I am running a process which checks invoices in xml and pdf format. If the process does not find the right info in the xml, I am checking the pdf. I am using the new activity “Digitize Document” activity with google OCR. Through development it has been working like a charm. However, now I am deploying the process to the test environment and the “Digitize activity” fails constantly with the message “Digitize Document: An unexpected error has occurred”.
The error message is not very descriptive and I am having trouble finding where the problem lies. Please help
Steps to reproduce:
Read PDF documents with the digitize document and google OCR
Current Behavior:
Throwing error "Unexpected error has occurred
Expected Behavior:
Reading the pdf with google ocr and outputting the text that was found
Studio/Robot/Orchestrator Version: 2018.4.1
Update: It seems that the Uipath.Vision executeable keeps crashing which causes this acitivty to fail.

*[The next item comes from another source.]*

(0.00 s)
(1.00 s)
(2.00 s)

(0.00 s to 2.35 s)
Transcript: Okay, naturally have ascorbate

Any help on this? @ovi , @loginerror
This is the error that i get:
OCR Failed with error System.Exception at source UiPath.IntelligentOCR.Activities with message An unexpected error has occurred
Hi, @venkat4u
Unfortunately i cant share the workflow due to security reasons. I will attach screenshots of the activities and properties i am using. I have tried both google ocr and microsoft.
With google, the activity sometimes run really slow and can take almost 15 minutes or more…

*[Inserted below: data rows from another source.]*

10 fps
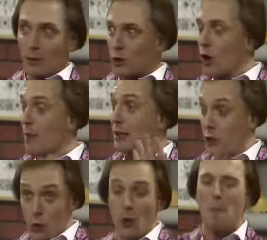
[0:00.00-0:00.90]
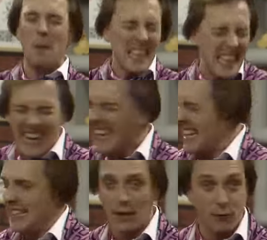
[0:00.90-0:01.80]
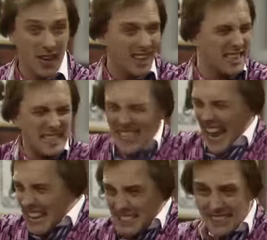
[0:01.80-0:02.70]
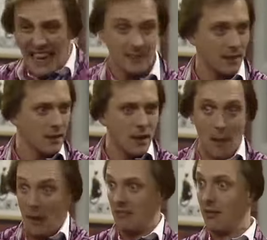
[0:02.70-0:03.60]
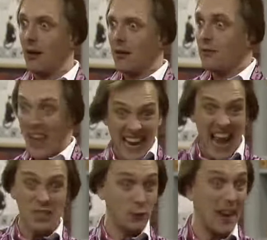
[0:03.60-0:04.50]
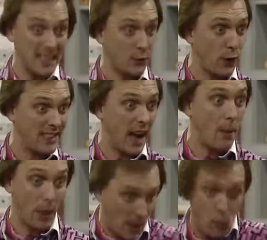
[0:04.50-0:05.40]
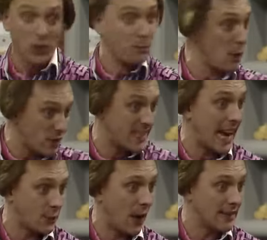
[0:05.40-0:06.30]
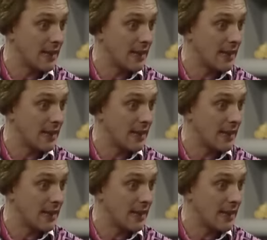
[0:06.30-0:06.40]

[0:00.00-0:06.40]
We're talking about two completely different artistic entities. I mean, their catchphrases, for example. I mean, what's Bruce's catchphrase?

The first log message is when the pdf is downloaded and the second is when the activity is finished processing. When it takes this amount of time, the system times out and logs out resulting in a failed transaction.
With microsoft ocr and digitize document the OCR just keeps crashing, after processing 180 invoices, the activity fails 47 times. I have attached filtered logs from orchestratorOrchestrator Log.xlsx (11.8 KB)
I have the same problem. “Digitize Document: An unexpected error has occurred”.
I use the Google Cloud OCR engine and in the log it says the size of the load is too high, above 10mb.
I think 10mb is the limit for the OCR API.
But this is weird because the PDF that fails is small and many larger PDF’s works fine.
My work around is to TryCatch and use UiPath’s ‘Read PDF with OCR’ if it fails.
Digitize Document seems to do a better reading but it is also clearly bugged.
This may be a really late reply for your question, but I just got the same issue and started experimenting, luckily I solved it by changing the scale property of the OCR engine, I think it has something to do with the image quality of your document. The scale value enlarges the document for better recognition but also keep in mind that this may vary on the document type as it can also lead to misinterpretation of the obvious characters if it is too large like 0 and O, etc.
Hi Friends i Found a easy solution for above error you just update the Uipath.IntelligentOCR.Activites
and Uipath.MachineLearningExtrator.Activities then take the API key from the Platform.uipath.com Templateless Receipt/Invoice Extractor key and paste in the ML Extractor.
Well, in my case the digitizing works like a charm for pdf documents, whereas it shows this ‘Digitize Document : An unexpected error occurred’ message when trying for jpg documents.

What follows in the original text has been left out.